Here’s a follow-up note on the nonprofit assignment restriction in 37 CFR 401.14(k)(1). With the NIST changes in the standard patent rights clauses, we might ask again about the interpretation of “such assignee shall be subject to the same provisions as the contractor.”
Let’s say the reading is, “such assignee will be subject to the same standard patent rights clause as the contractor.” Well, that makes no sense, because there is only one standard patent rights clause now, since NIST rolled up the clause at 37 CFR 401.14(b) into (a) and then disappeared (a) in favor of notational simplicity. If there is only one standard patent rights clause, then “the same clause” is always going to be that one clause.

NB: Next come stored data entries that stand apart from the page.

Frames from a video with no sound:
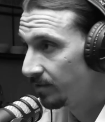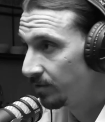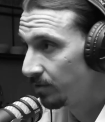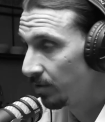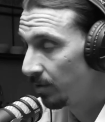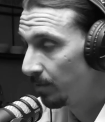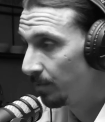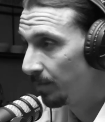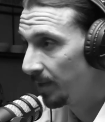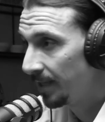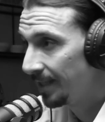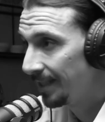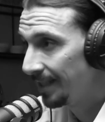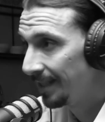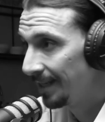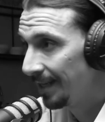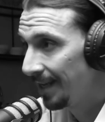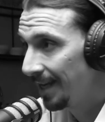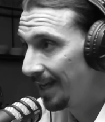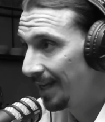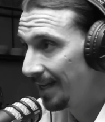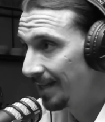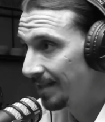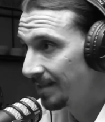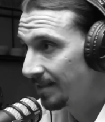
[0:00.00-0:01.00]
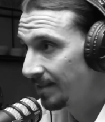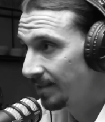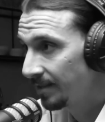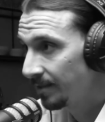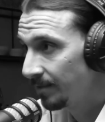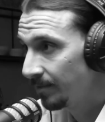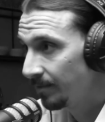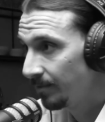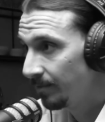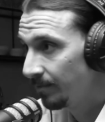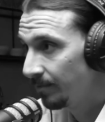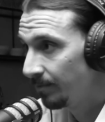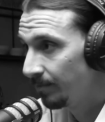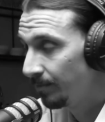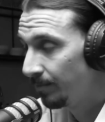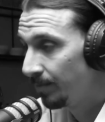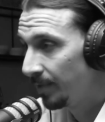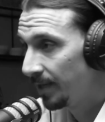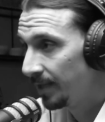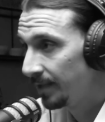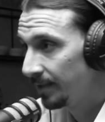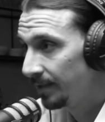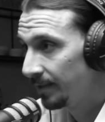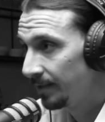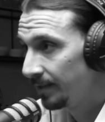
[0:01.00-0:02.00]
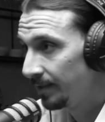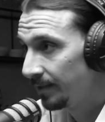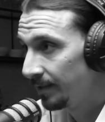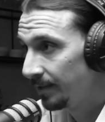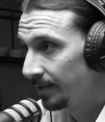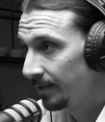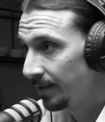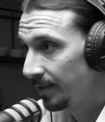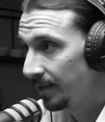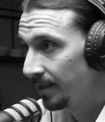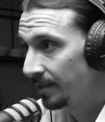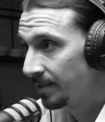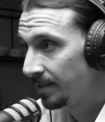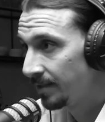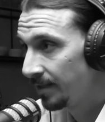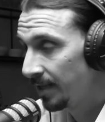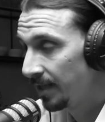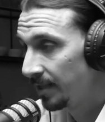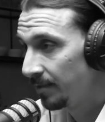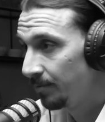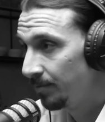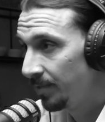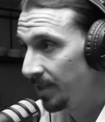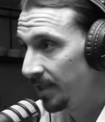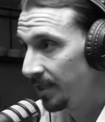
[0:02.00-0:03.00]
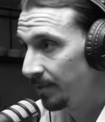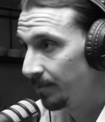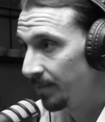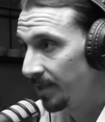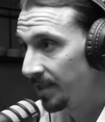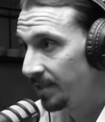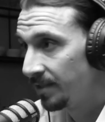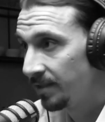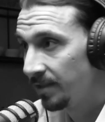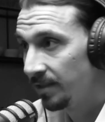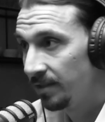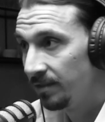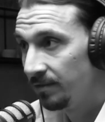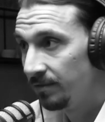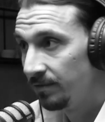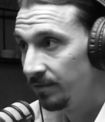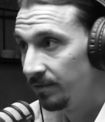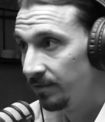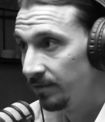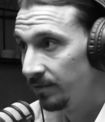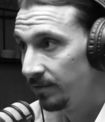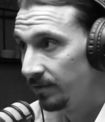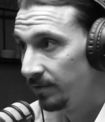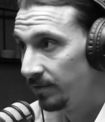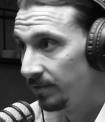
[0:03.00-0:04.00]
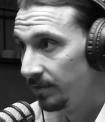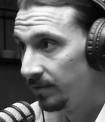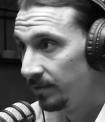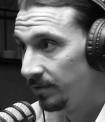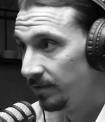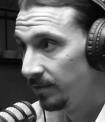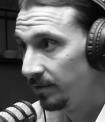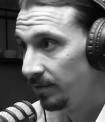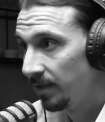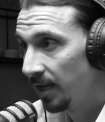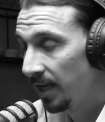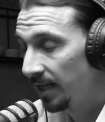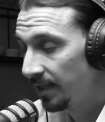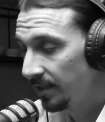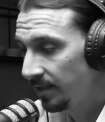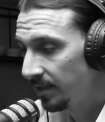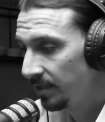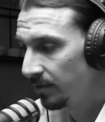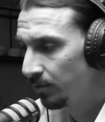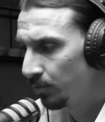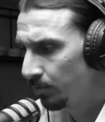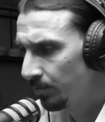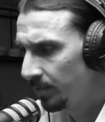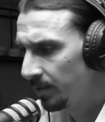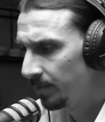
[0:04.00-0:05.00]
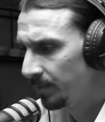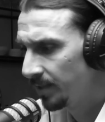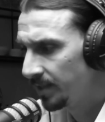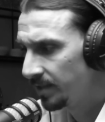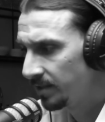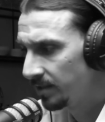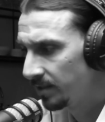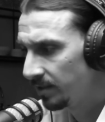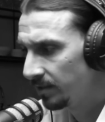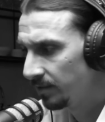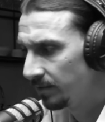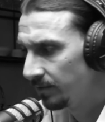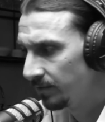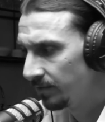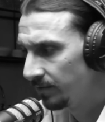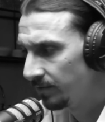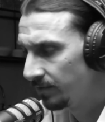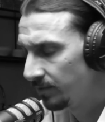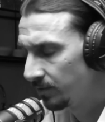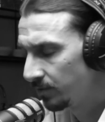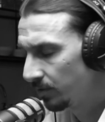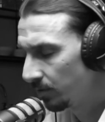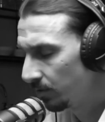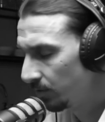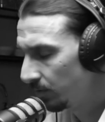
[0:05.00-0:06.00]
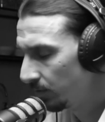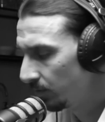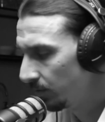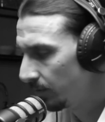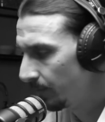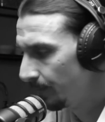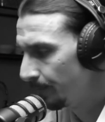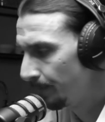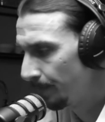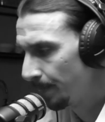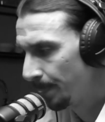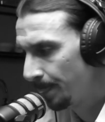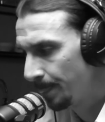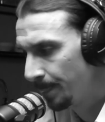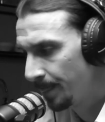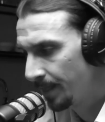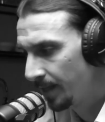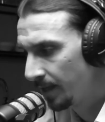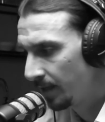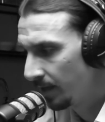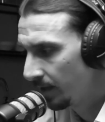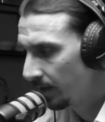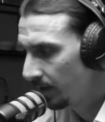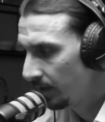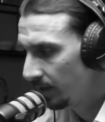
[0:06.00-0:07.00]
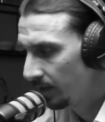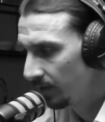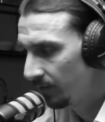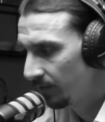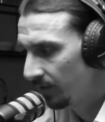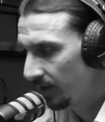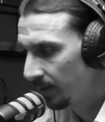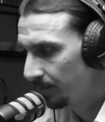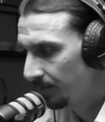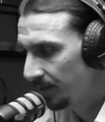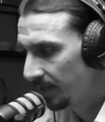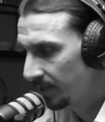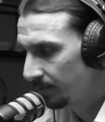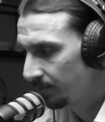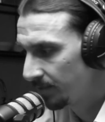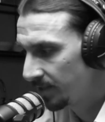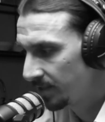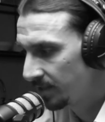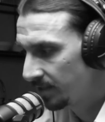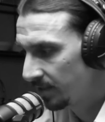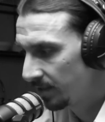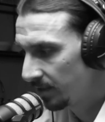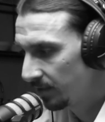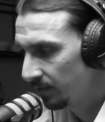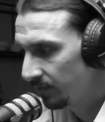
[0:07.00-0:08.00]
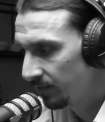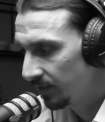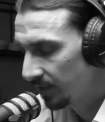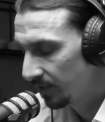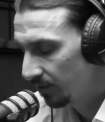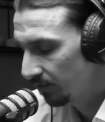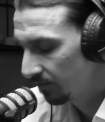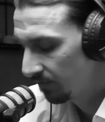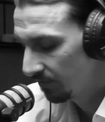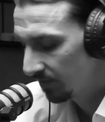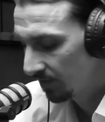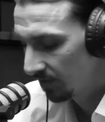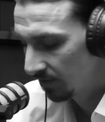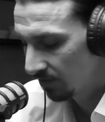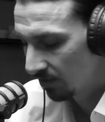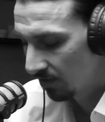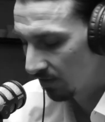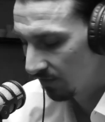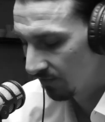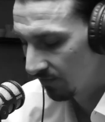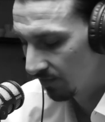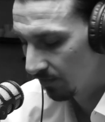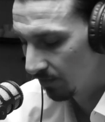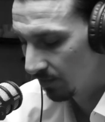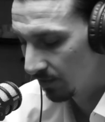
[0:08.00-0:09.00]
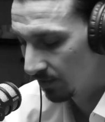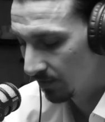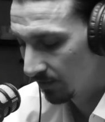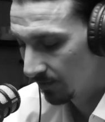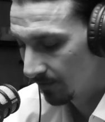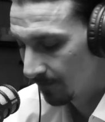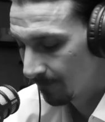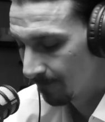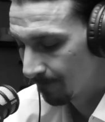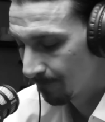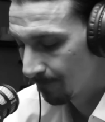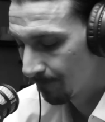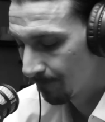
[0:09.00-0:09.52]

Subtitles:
somebody likes, but it's not being myself. I need to be myself. So if I'm not myself, I don't feel comfortable.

But this proposed reading also makes no sense another way. The point of the nonprofit restrictions are to highlight that universities and other nonprofits exist with the tax standing they have because they operate in the public interest. That’s why, in part, they receive their federal grants–through granting procedures, not procurement procedures. If a nonprofit could simply assign a subject invention and the assignee could operate without the nonprofit restrictions, then there’s no point in the nonprofit restrictions, really. They would become an incentive for the nonprofit to assign every subject invention to a for-profit and so rid subsequent invention management decisions of the nonprofit requirements–there would be no further restrictions on assignment, no obligation to share royalties with inventors, no obligation to use the balance of income earned from subject inventions for scientific research or education, and no requirement to make an effort to attract small business licensees.
All this would vaporize if a nonprofit assigned a subject invention without the nonprofit provisions–just requiring the assignee to comply generally with the standard patent rights clause and all its conditionals. The nonprofit assignor of course could still extract financial value from having made the assignment (as in taking equity or in getting paid more than it would receive if the nonprofit restrictions still applied), but the assignee could run happily along as if the invention had been acquired directly, as by for-profit contractor, without all that extra public interest huffing and puffing that applies only to nonprofit contractors.
No, the “same provisions as the contractor” means here, since the contractor is a nonprofit, “subject to the same patent rights clause as the initial nonprofit contractor, including paragraph (k).” That’s the way in which the nonprofit requirements always follow a subject invention acquired by the initial nonprofit contractor. That’s the deal. It makes sense. There’s no point in anyone trying to squirm out of it.
The point of the restriction on assignment of subject inventions is to defeat nonprofits assigning all substantial rights to any one for-profit company unless the for-profit then agrees to behave as a nonprofit for the purpose of managing the invention (and any patents on the invention). That’s the point. It’s a decent point in an otherwise ugly law. It’s so strange that university officials would rather have consistent ugliness rather than anything that smacks of public purpose.